The FAA and the NTSB have confirmed that they are investigating.


  • “In fact, the Mooney was wedged into the second transmission tower and dangling 100 feet above the ground. For reference, this is about the height of a parked Boeing 737.”

    It’s of course not important at all, but I was confused by this. Wikipedia claims that a 737 is 37-41 feet high, depending on the specific model.

    • This guy is trying to downplay his fault in this crash. He even said his altimeter appeared to misfunction. Oops, they tested it and it was working properly. He said he may have gotten a little too low. The results state he flew at this altitude for miles. He was in the wrong place at the wrong time, He should have landed hours earlier. Pilots panic when they cannot find the airport.

      Case in point: a pilot in Concord, California in the 1980’s thought he had found the runway lights under similar conditions. You can verify this story on the Internet. What he had found were the roof lights to the Concord mall ! So he goes into landing procedure, crashes through the roof of the mall and sprays shoppers with fireballs of flaming gasoline. This is arrogance. I have to land, I have to land me, me, me.

  • This story had a happy ending.
    The morale? Don’t get overconfident and keep well within your comfort zone, your zone of limitations and training.
    Who am I to write that?
    I must plead guilty myself, on several occasions. And was lucky: I got away with it. But “luck” is not a factor that determines one’s safety zone.
    What, you, the reader, will ask, is one’s “zone of limitations”?
    Well, this is not a scientific definition. It is a composite of weather, actual and forecast, a pilot’s ratings and qualifications, even his or her physical condition, including sufficient rest. And all that (and probably more, like proper flight planning) in connection with the aircraft, it’s design, limitations, performance, instruments, its condition and all that related to a pilot’s experience and time on that aircraft – familiarity with its performance, behaviour and equipment.
    The Tiger Club had a much shorter and far more succinct definition: On the panel of their aircraft was a placard: “ALL AIRCRAFT BITE FOOLS”.!
    But, as I have proven myself, on many occasions, more often than not the situation does not need to result in an accident.
    And, I repeat, I have no right to throw mud at this pilot.
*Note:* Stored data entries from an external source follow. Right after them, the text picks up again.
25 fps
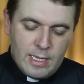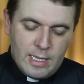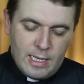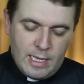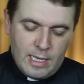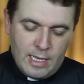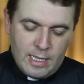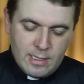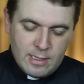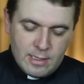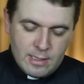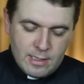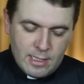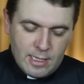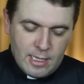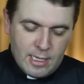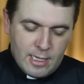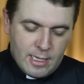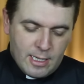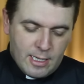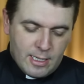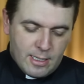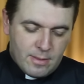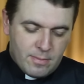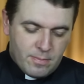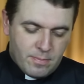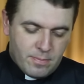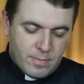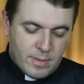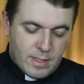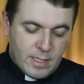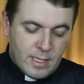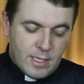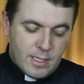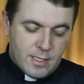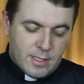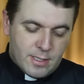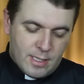Entrará
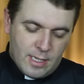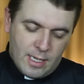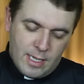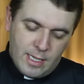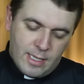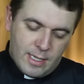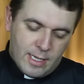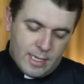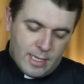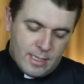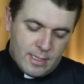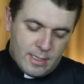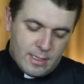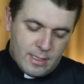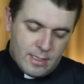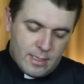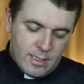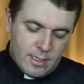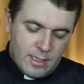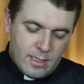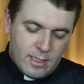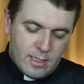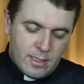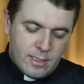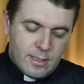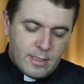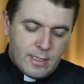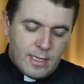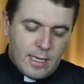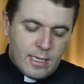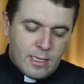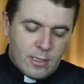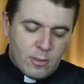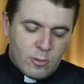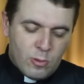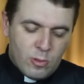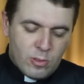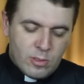e sairá e
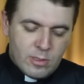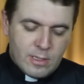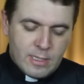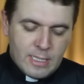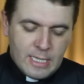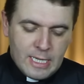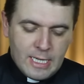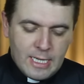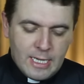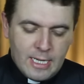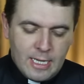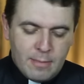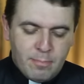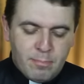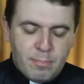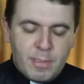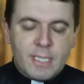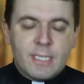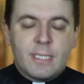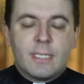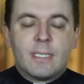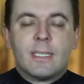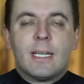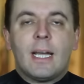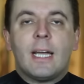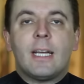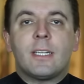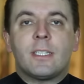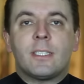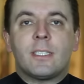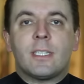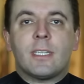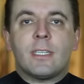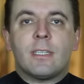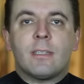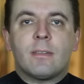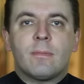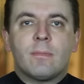encontrará
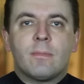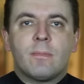pastagem.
    • I hope the pilot read that. He took 10 yrs off after a crash, then chooses this plane to resume flying?

      • I’m reading Sylvia’s description to mean that the crash occurred 30 years ago, then the pilot stopped flying, and resumed flying 20 years ago. It simply means that their flying experience didn’t span 30 years, but more like 20.

        I’m amazed at the older incident where the pilot flew through the power lines, and the aircraft held up. Actually, I’m amazed it happens to fixed-wing aircraft at all; most power line strikes seem to happen to helicopters, which of course regularly do low-altitude work or land off airfields.
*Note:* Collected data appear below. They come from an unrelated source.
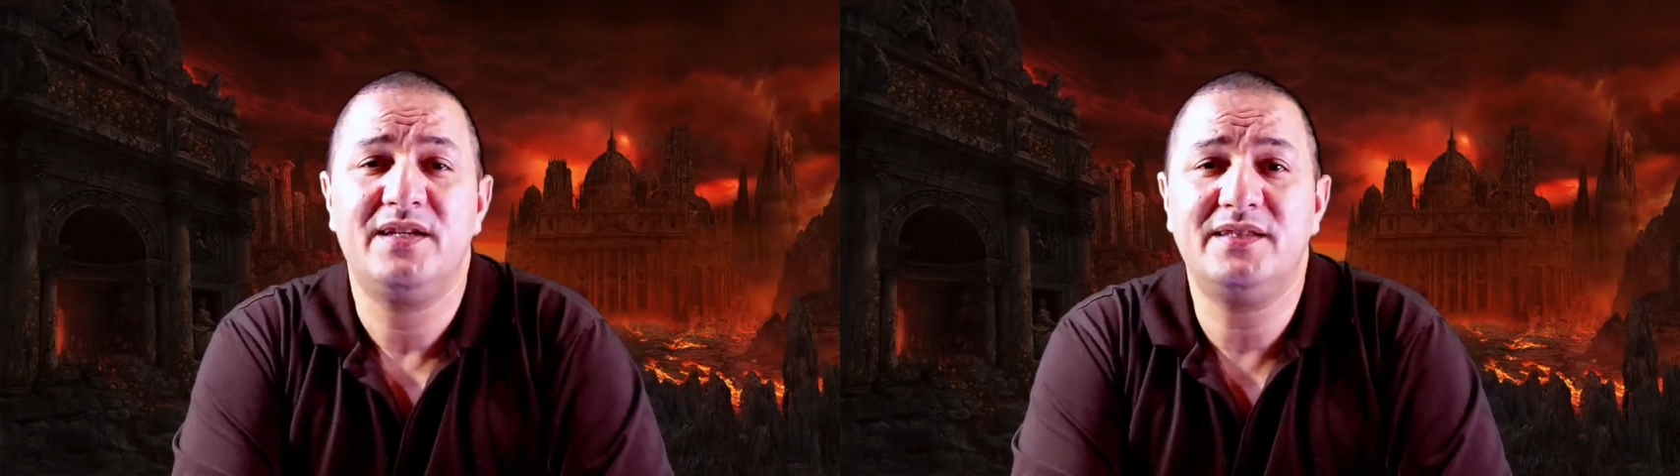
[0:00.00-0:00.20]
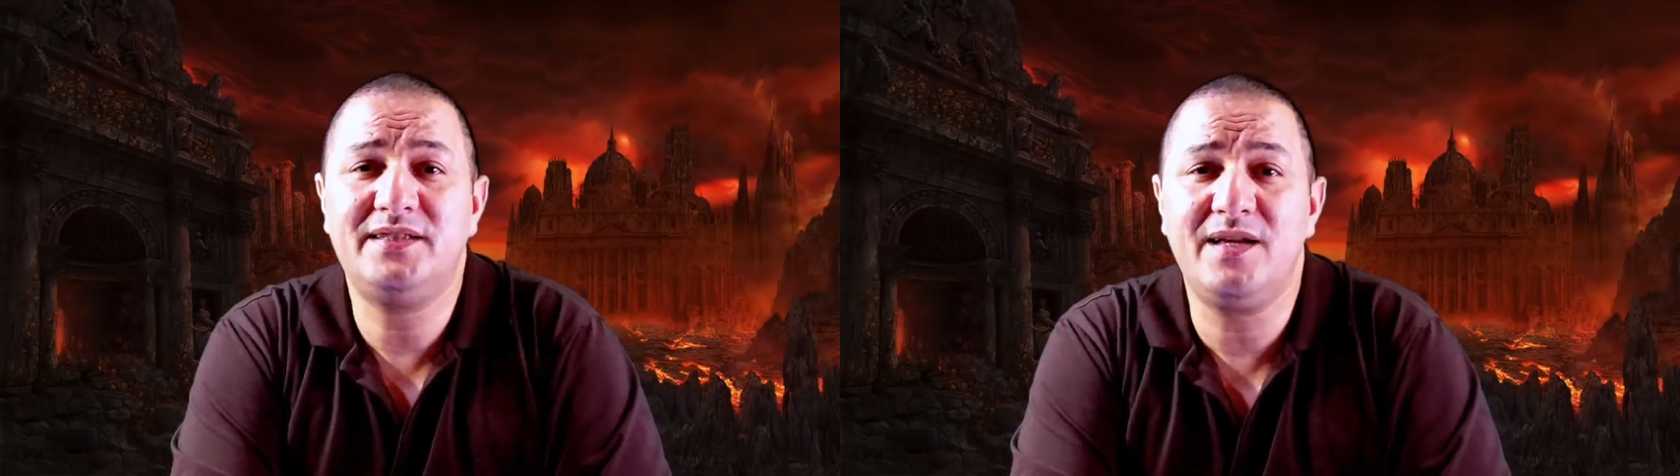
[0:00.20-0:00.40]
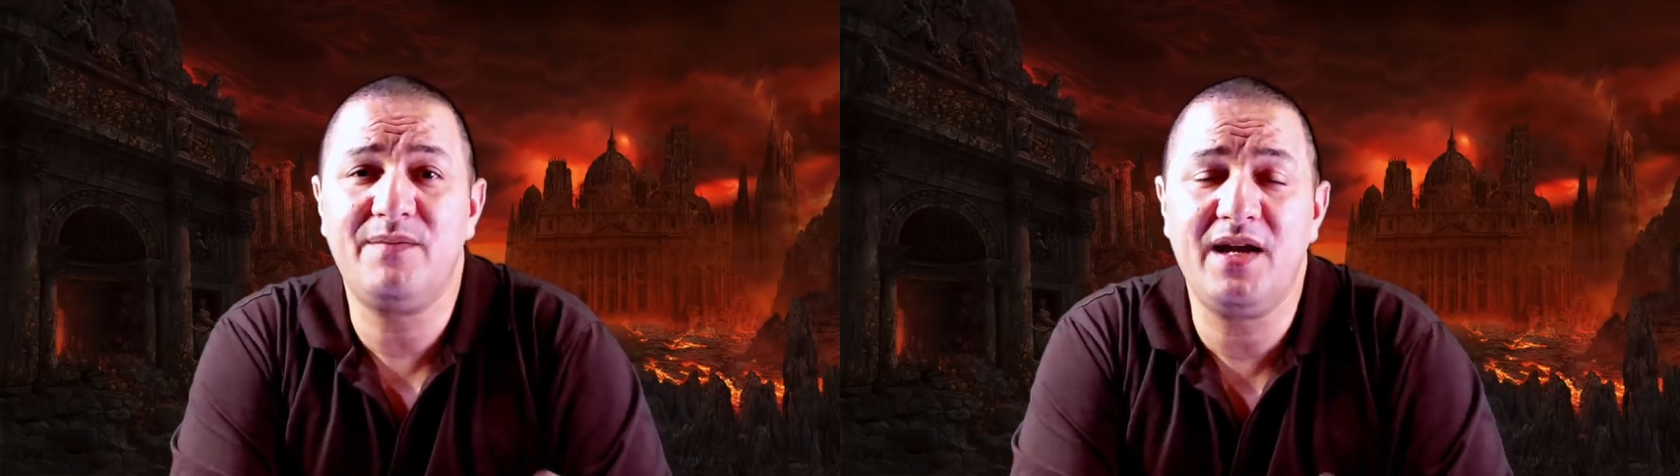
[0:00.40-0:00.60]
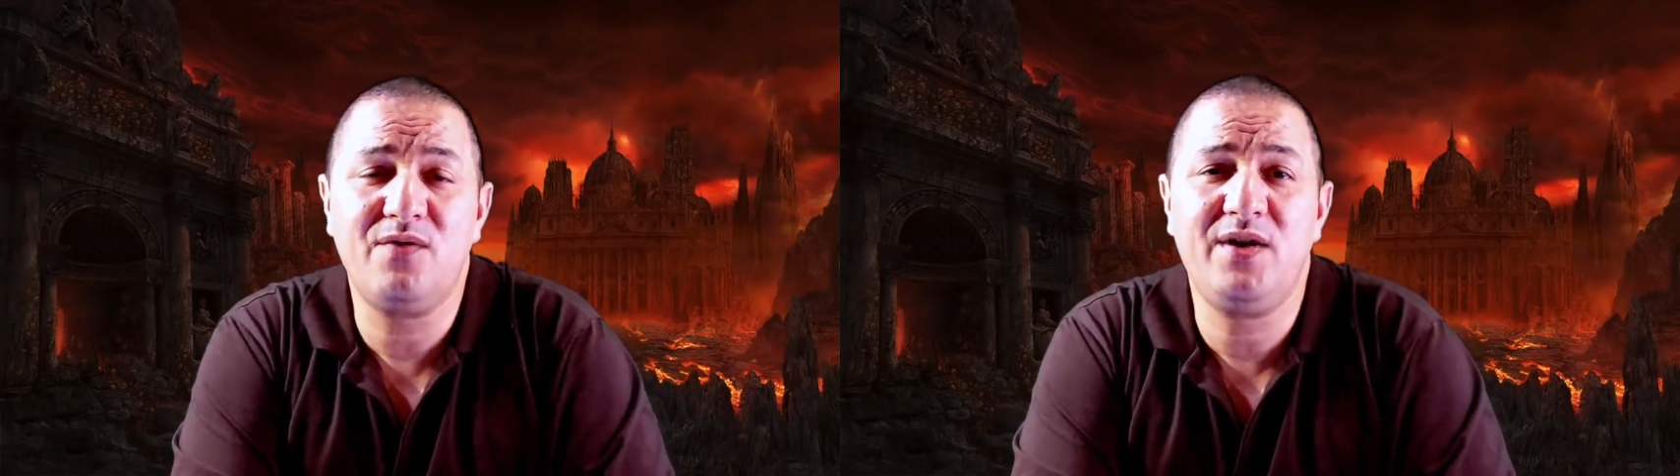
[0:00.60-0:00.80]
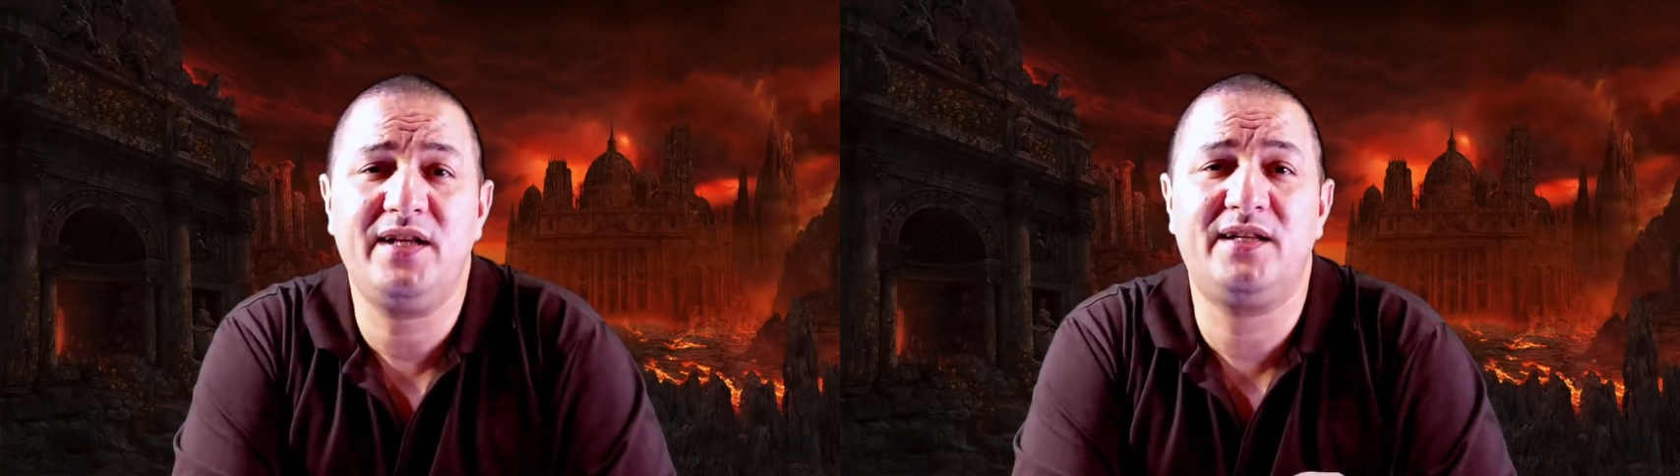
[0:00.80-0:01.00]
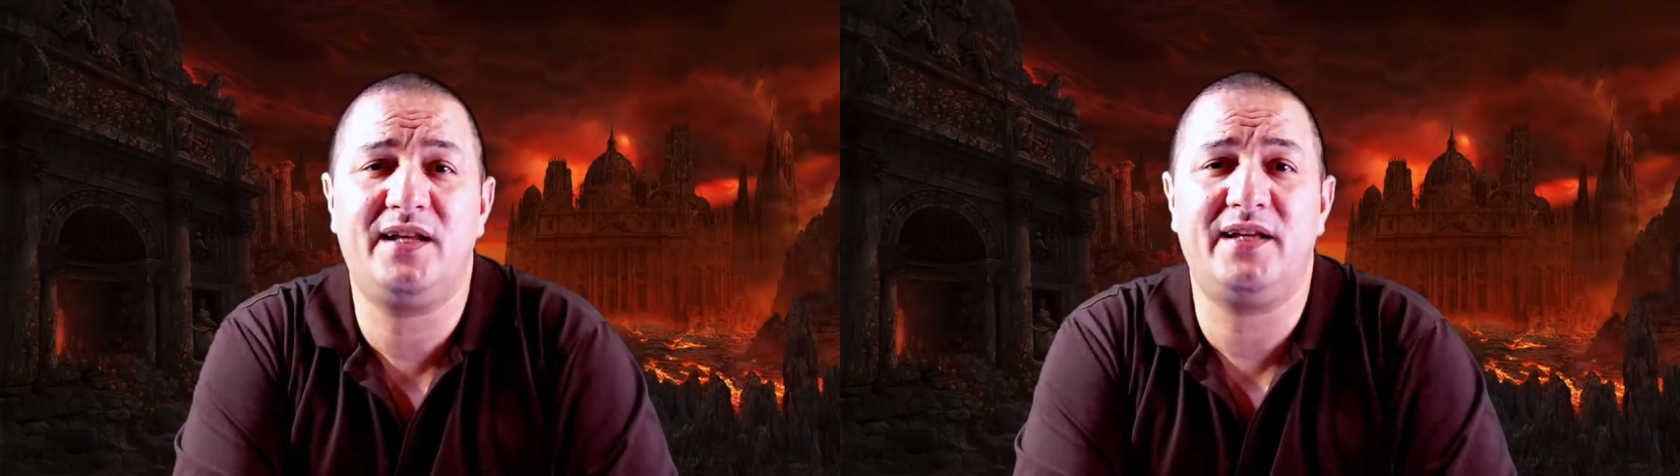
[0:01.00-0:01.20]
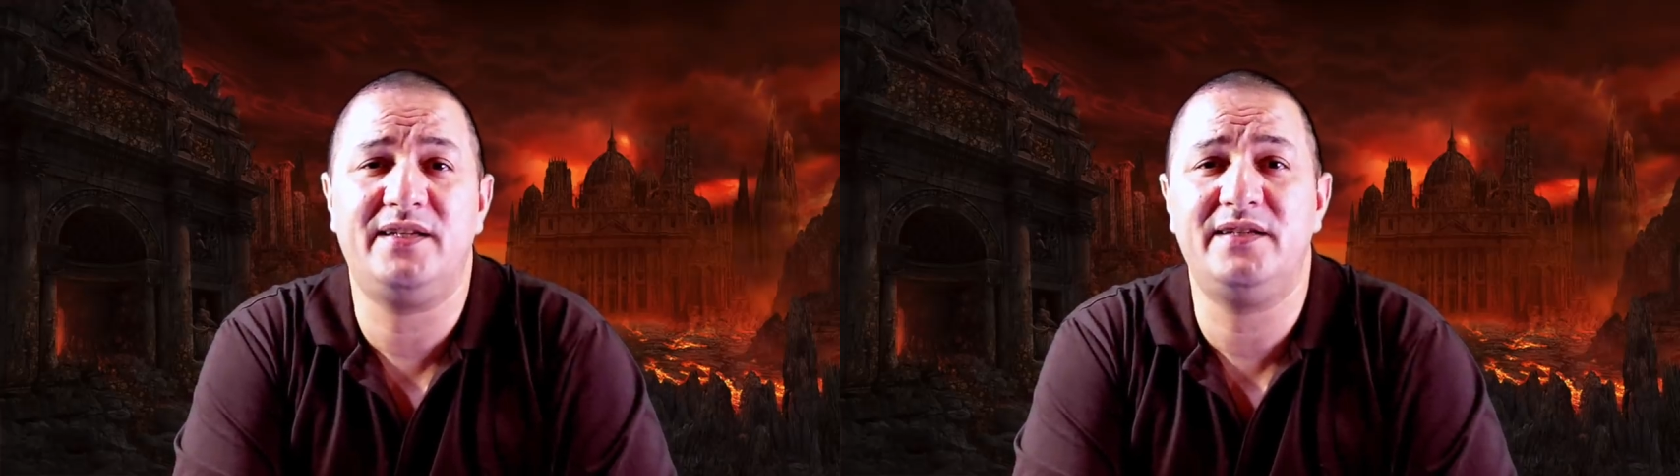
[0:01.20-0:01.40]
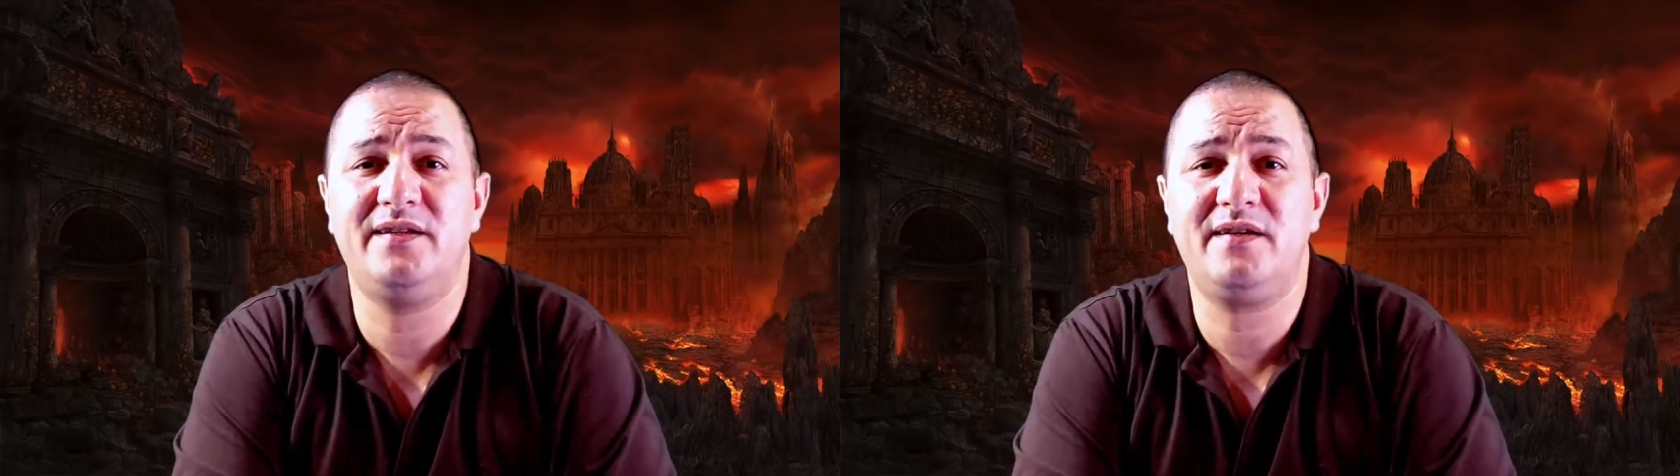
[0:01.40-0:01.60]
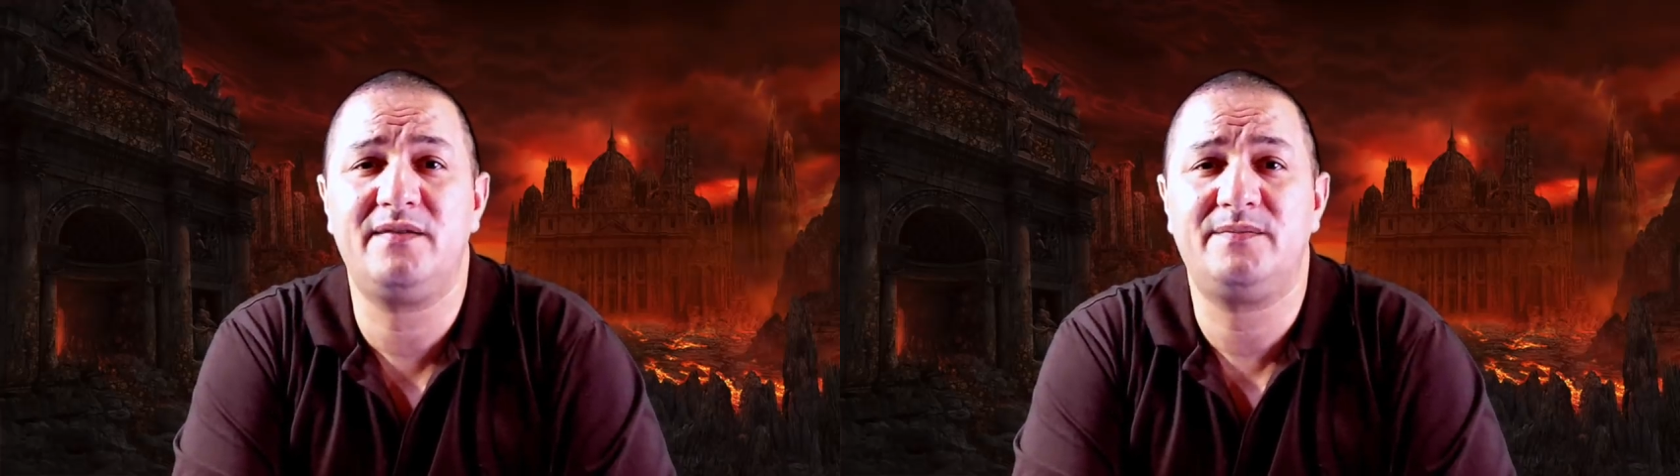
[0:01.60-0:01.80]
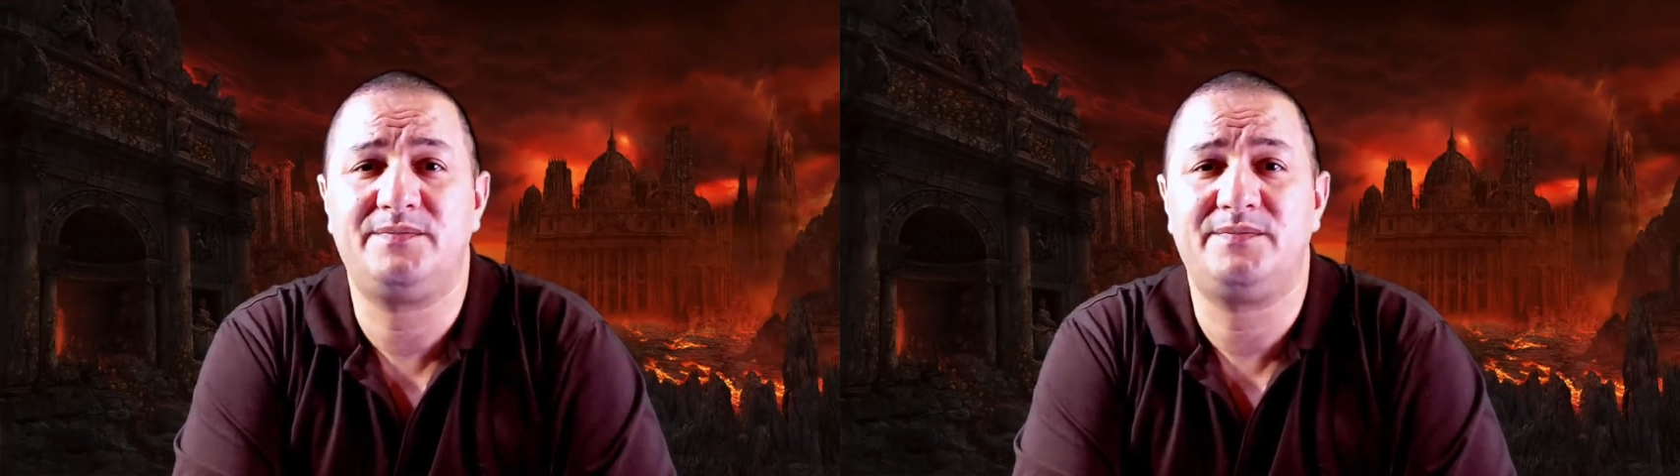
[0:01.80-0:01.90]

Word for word: دا معاه واحد العينه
      • He took ten years off after a crash thirty years ago. So he resumed flying twenty years ago. If he was flying his 201 then you should’ve told him at that time.

        • To elaborate on that: with today’s regulations, to resume flying after a 10-year break, a pilot needs to pass a medical check and a biennial flight review. To carry passengers by day, they must also have 3 daytime take-offs and landings (touch and go). So that pilot can’t just end their break by hopping into an aircraft and revving it up, like a car driver can.

          It’s quite likely that the accident pilot had a few flight lessons when he decided to fly again.

  • One Friday afternoon in the early 1980s we were living in Korntal near near Stuttgart Germany when a very similar incident happened.

    A light aircraft on a flight from Spain was in a holding pattern nearby. The pilot became disoriented in cloud and the plane dived toward the ground. It was caught in a power pylon and put the power out for several hours. People came out on the street as they had no TV to watch – no supper to cook – nothing to do other than chat to the neighbours.

    All occupants survived.

    Tried to find details on line, but unsuccessful.